My absolute favourite Croc Hunter was when Steve was in Madagascar and he came across a hedgehog. He'd never seen a hedgehog, and he was SO EXCITED to see this little baby one. It didn't have poisonous fangs or sharp claws, just little spines and the propensity to curl up into a ball - but Steve LOVED him. I couldn't believe this dude who wrestled crocodiles, snakes and spiders was so impressed with a wee beastie like a hedgehog.
I've been reading lots of reactions from other naturalists/Australians/people-with-opinions and they seem to be pretty divided. Most are sad to hear of his untimely death, others are firmly in the i-told-you-so camp, like this lovely lady. I used to respect Germaine Greer, but I'm afraid I found this diatribe pretty crass. She may not have agreed with his approach, but it was well-intentioned, and a lot of people who know and care about conservation now might not give two hoots if it hadn't been for Steve Irwin. That's no bad thing if you ask me.
And that's not to mention the huge amount of time and money he poured into stopping the trade in illegal animal products, and preserving the habitats of those animals whose species have been forced to the point of extinction because of the selfishness of humans.
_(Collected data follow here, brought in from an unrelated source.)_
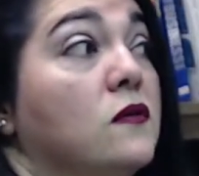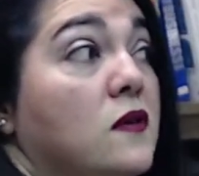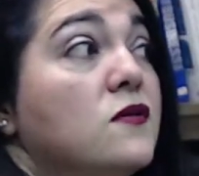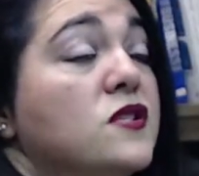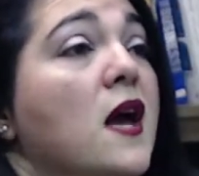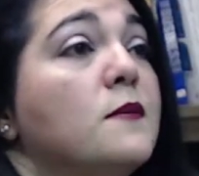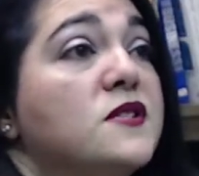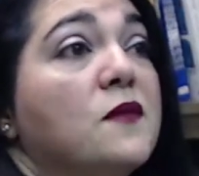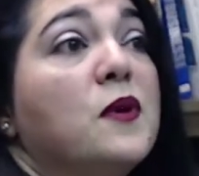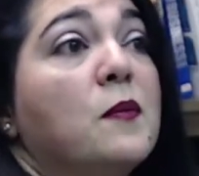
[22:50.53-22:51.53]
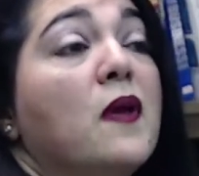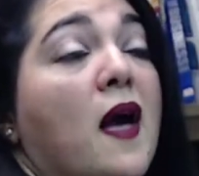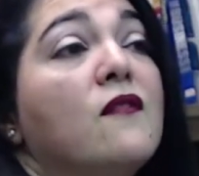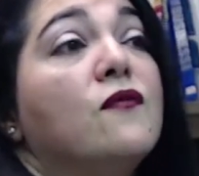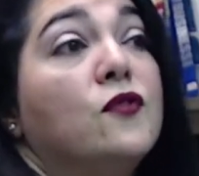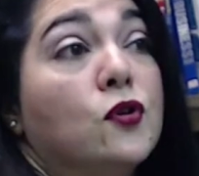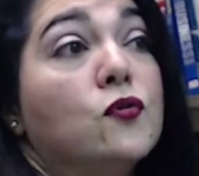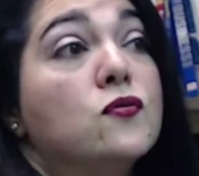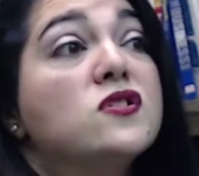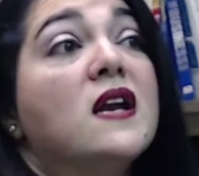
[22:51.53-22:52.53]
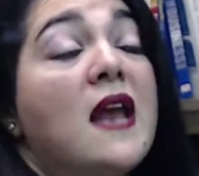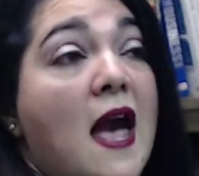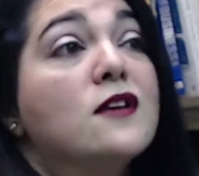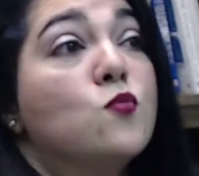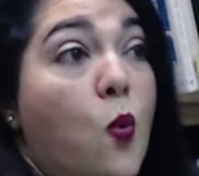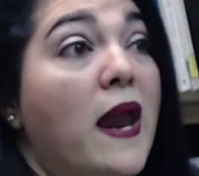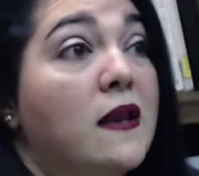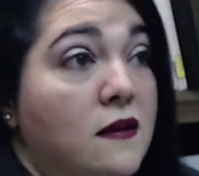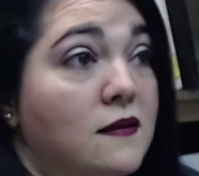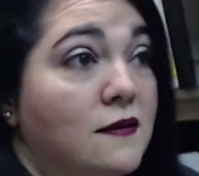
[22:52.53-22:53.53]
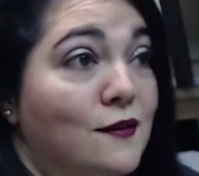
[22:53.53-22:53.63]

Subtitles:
there's times that the cruise line has waited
Would Greer prefer that Steve Irwin had spent his life working quietly in anonymity making a tiny difference to these issues, or that he used his TV-friendly personality to promote them and bring them to a huge audience, in order to save her delicate sensibilities being offended?
But I must come down from my soapbox.
Whatever Greer's feelings are about Steve, he was still a person with a young family - a family who are grieving and contemplating a life without a loved one. Maybe I'm a bit sensitive to this, having prematurely lost my dad last year, but Greer seems to be revelling in Steve Irwin's demise without thinking that his family might one day read her little column and be hurt by it.
She should save her cynicism for over her own dinner table (I bet Friday nights are a hoot round her house).